%%

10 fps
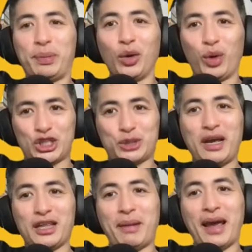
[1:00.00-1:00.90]
the Will
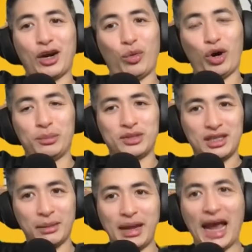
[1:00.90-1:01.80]
Smith bag of worms,
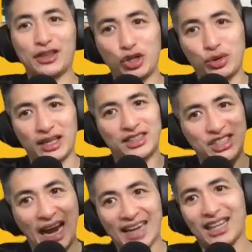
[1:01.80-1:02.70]
let me add two things.
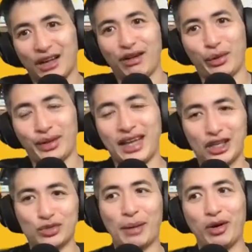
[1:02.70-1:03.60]
Jack, I love how you went down
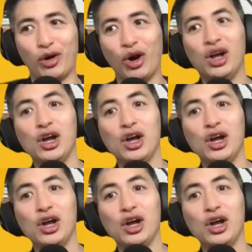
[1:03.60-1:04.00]
the rabbit hole.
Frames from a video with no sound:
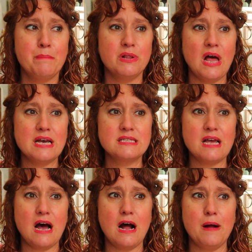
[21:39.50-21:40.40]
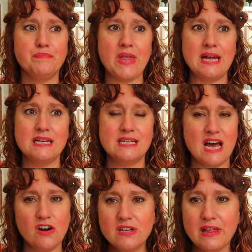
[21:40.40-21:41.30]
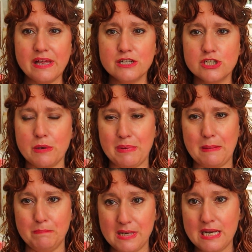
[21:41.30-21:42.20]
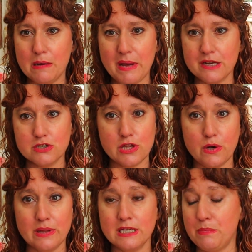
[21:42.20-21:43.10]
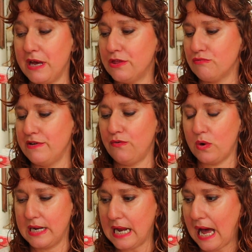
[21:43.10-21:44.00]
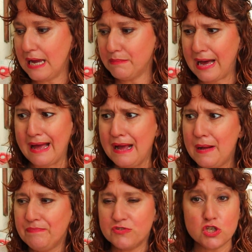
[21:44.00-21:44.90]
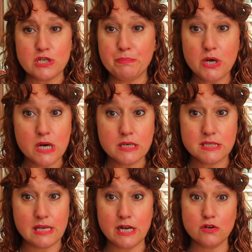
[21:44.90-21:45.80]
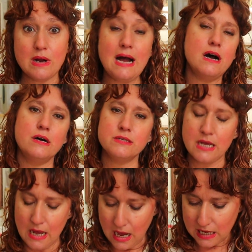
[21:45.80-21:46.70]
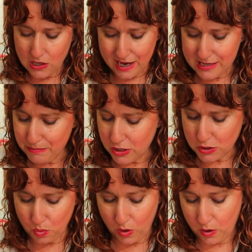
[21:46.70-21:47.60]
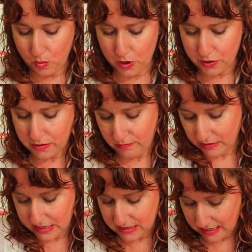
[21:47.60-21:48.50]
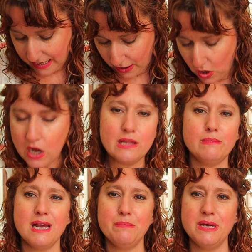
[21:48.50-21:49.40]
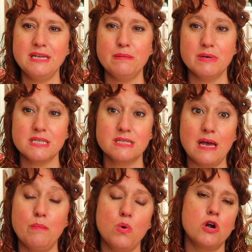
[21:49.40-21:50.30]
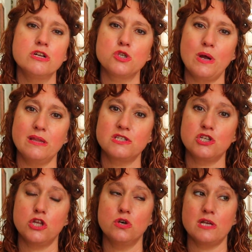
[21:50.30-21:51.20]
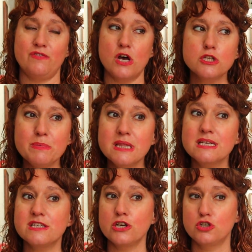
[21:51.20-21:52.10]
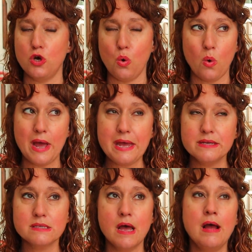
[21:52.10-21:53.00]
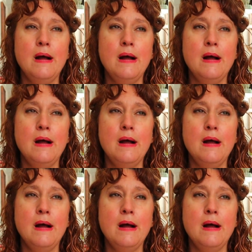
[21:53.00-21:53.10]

Plus, um, I did calculated shipping media mail, so they only had to pay $3.49, but just a book sitting around. A lot of the books weren't worth listing at all, in my opinion, but some were, and so I listed those. I've also been listing toys,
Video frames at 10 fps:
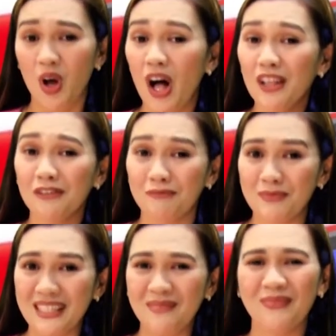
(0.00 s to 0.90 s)
All of
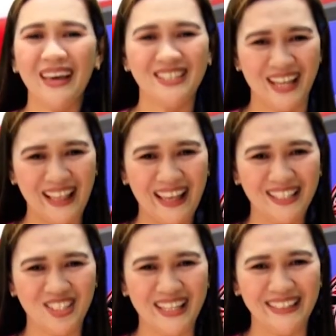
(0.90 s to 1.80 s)
Me by John
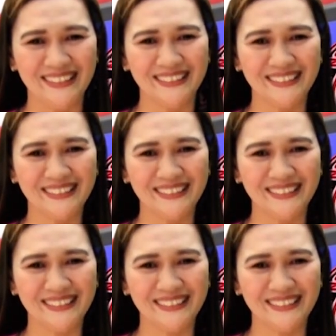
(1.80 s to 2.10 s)
Legend.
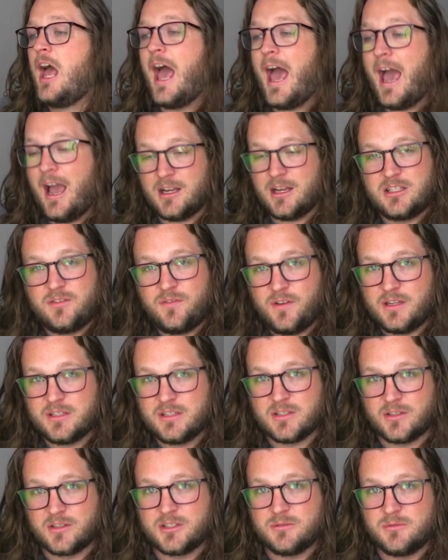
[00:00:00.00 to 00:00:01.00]
activate his
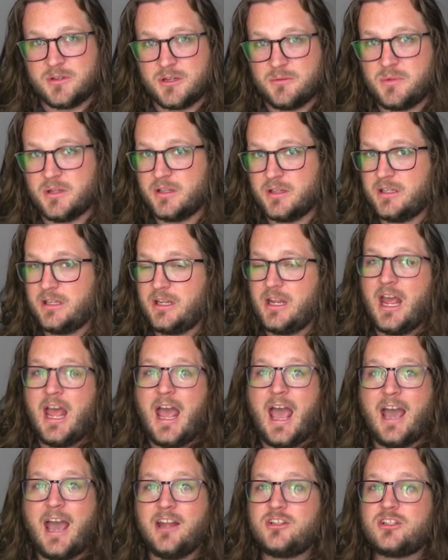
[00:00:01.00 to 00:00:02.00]
ultimate ability
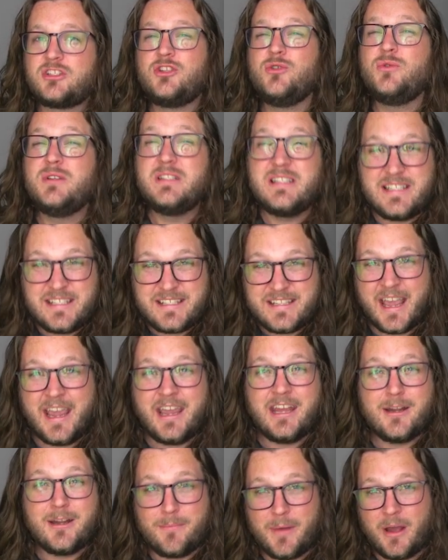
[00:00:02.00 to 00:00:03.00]
and just do
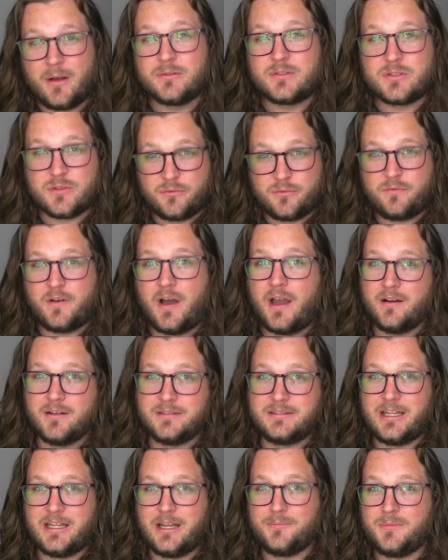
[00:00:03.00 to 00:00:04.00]
insane amounts of fire
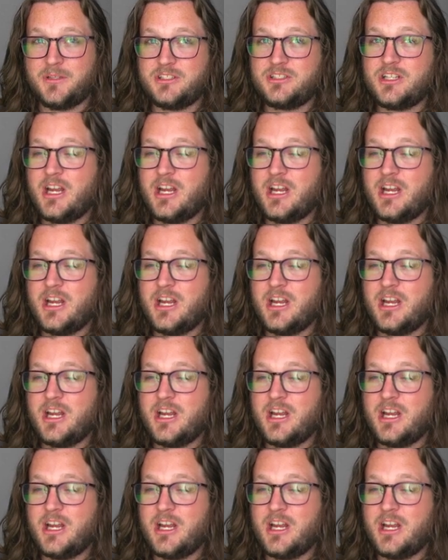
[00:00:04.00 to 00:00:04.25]
damage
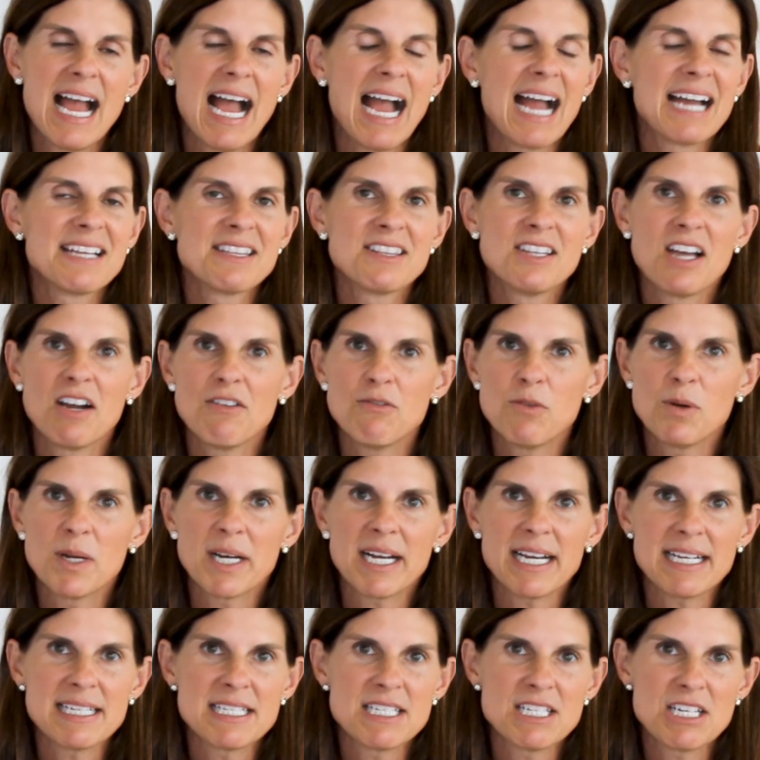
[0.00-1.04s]
I love what
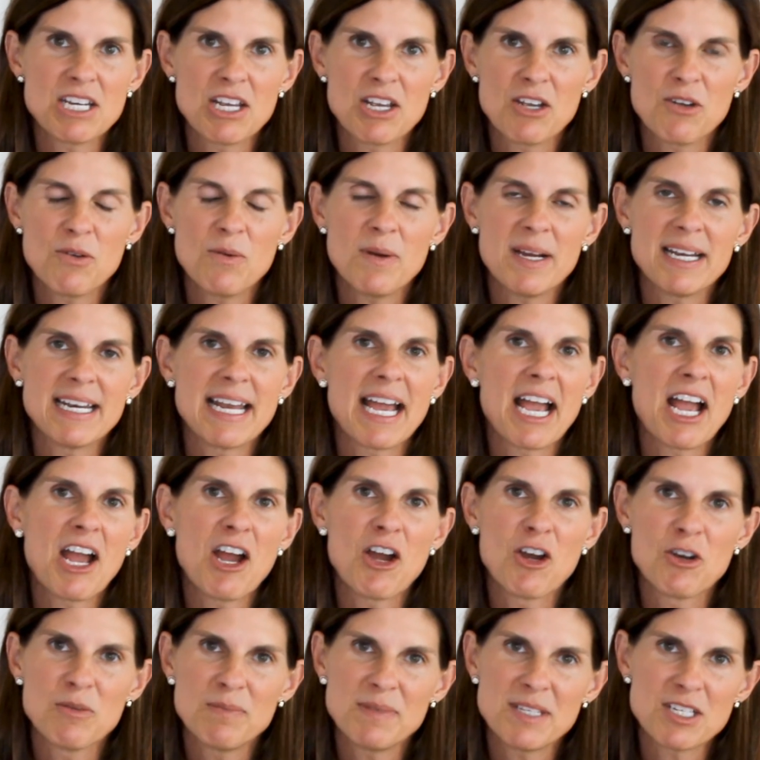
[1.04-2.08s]
I do, and I
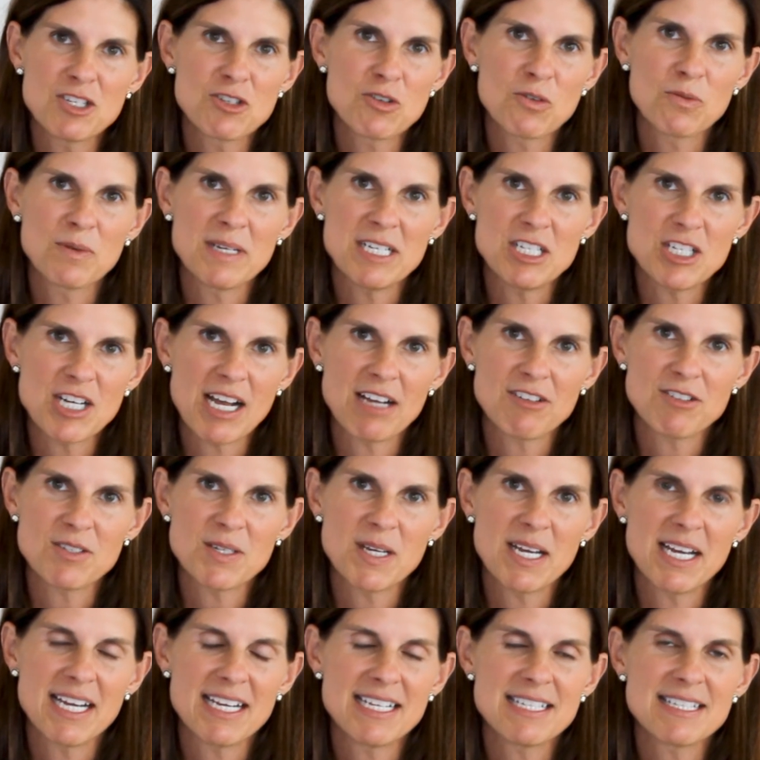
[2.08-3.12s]
hope that you'll reach out to
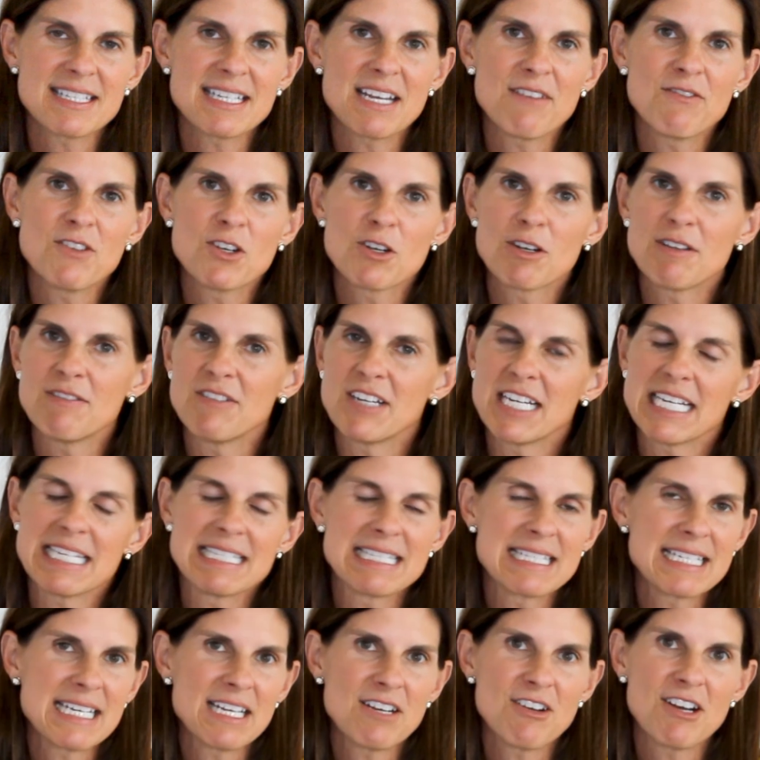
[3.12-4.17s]
us. If you're even
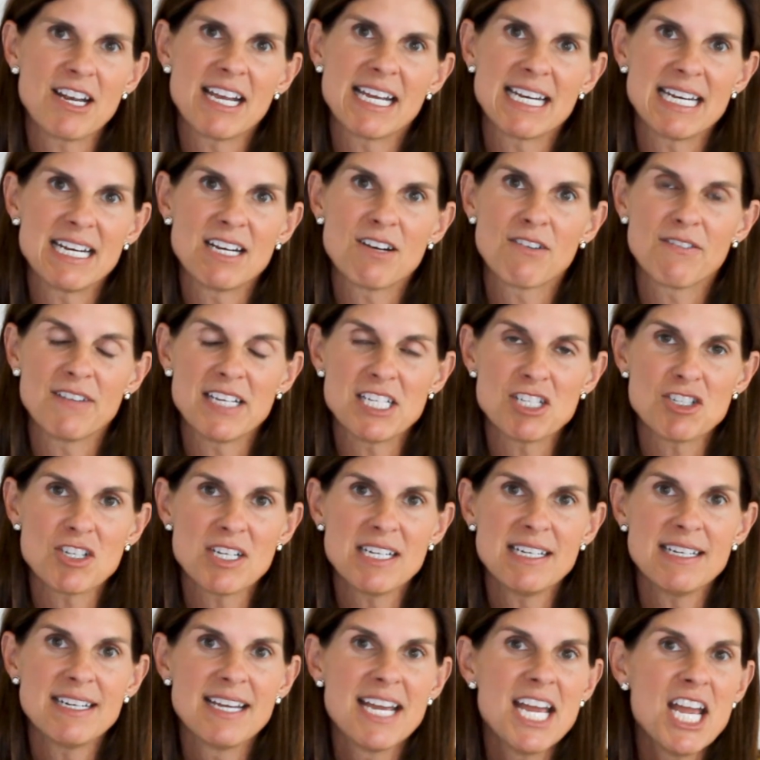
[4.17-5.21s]
considering an
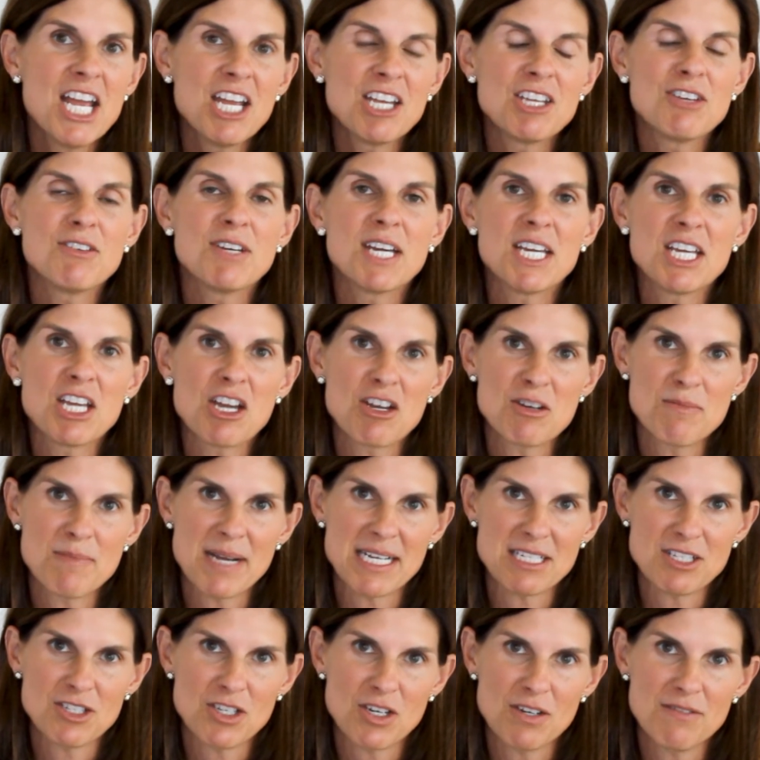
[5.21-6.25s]
intervention, you can go to
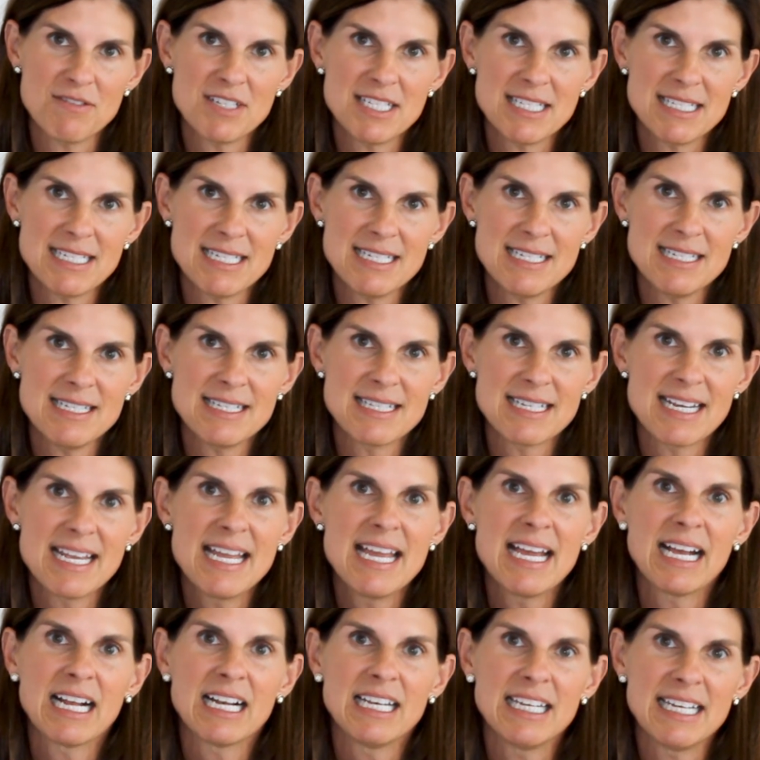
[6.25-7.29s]
my services,
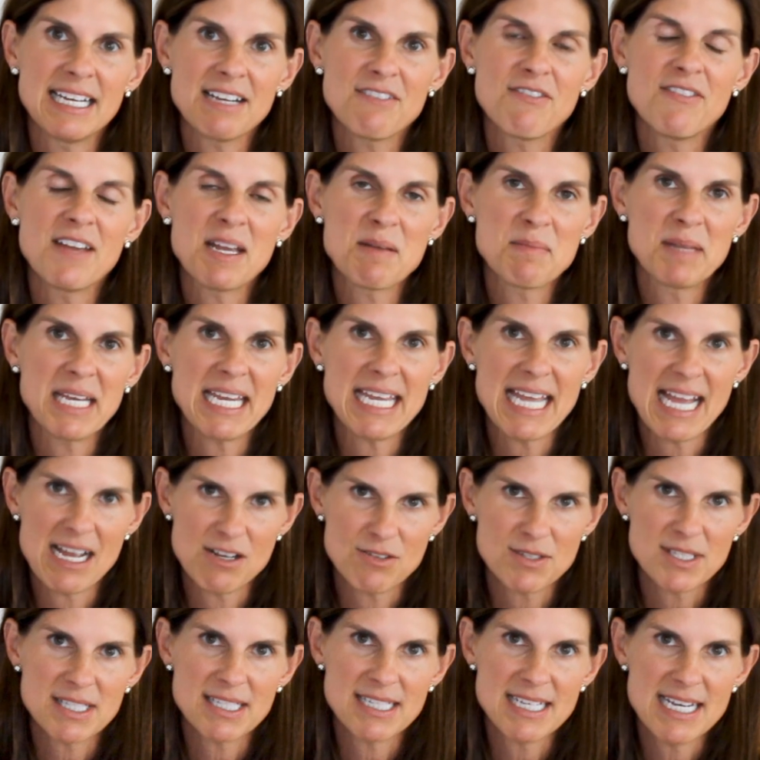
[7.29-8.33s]
click family
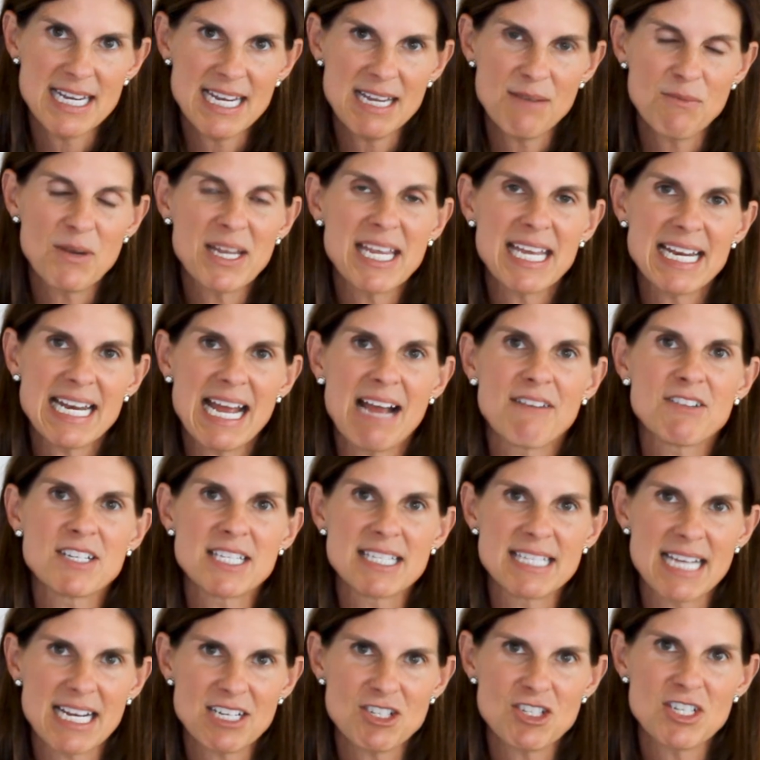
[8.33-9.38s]
counseling, and we can have a
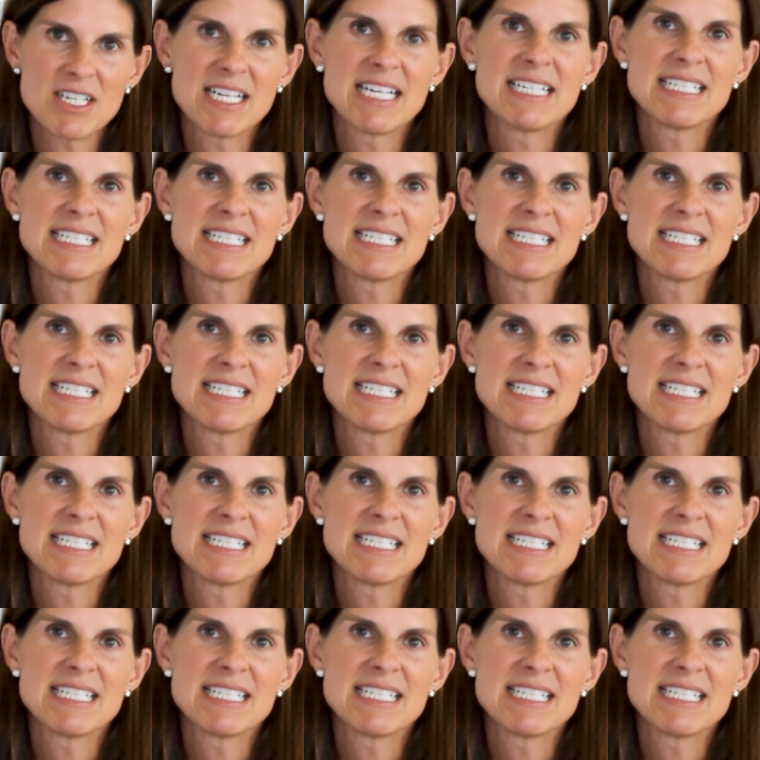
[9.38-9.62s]
session and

%%

What to do: The pictures should be dropped, and every line above should be set down again exactly.

Problem solution:
10 fps
[1:00.00-1:00.90]
the Will
[1:00.90-1:01.80]
Smith bag of worms,
[1:01.80-1:02.70]
let me add two things.
[1:02.70-1:03.60]
Jack, I love how you went down
[1:03.60-1:04.00]
the rabbit hole.
Frames from a video with no sound:
[21:39.50-21:40.40]
[21:40.40-21:41.30]
[21:41.30-21:42.20]
[21:42.20-21:43.10]
[21:43.10-21:44.00]
[21:44.00-21:44.90]
[21:44.90-21:45.80]
[21:45.80-21:46.70]
[21:46.70-21:47.60]
[21:47.60-21:48.50]
[21:48.50-21:49.40]
[21:49.40-21:50.30]
[21:50.30-21:51.20]
[21:51.20-21:52.10]
[21:52.10-21:53.00]
[21:53.00-21:53.10]

Plus, um, I did calculated shipping media mail, so they only had to pay $3.49, but just a book sitting around. A lot of the books weren't worth listing at all, in my opinion, but some were, and so I listed those. I've also been listing toys,
Video frames at 10 fps:
(0.00 s to 0.90 s)
All of
(0.90 s to 1.80 s)
Me by John
(1.80 s to 2.10 s)
Legend.
[00:00:00.00 to 00:00:01.00]
activate his
[00:00:01.00 to 00:00:02.00]
ultimate ability
[00:00:02.00 to 00:00:03.00]
and just do
[00:00:03.00 to 00:00:04.00]
insane amounts of fire
[00:00:04.00 to 00:00:04.25]
damage
[0.00-1.04s]
I love what
[1.04-2.08s]
I do, and I
[2.08-3.12s]
hope that you'll reach out to
[3.12-4.17s]
us. If you're even
[4.17-5.21s]
considering an
[5.21-6.25s]
intervention, you can go to
[6.25-7.29s]
my services,
[7.29-8.33s]
click family
[8.33-9.38s]
counseling, and we can have a
[9.38-9.62s]
session and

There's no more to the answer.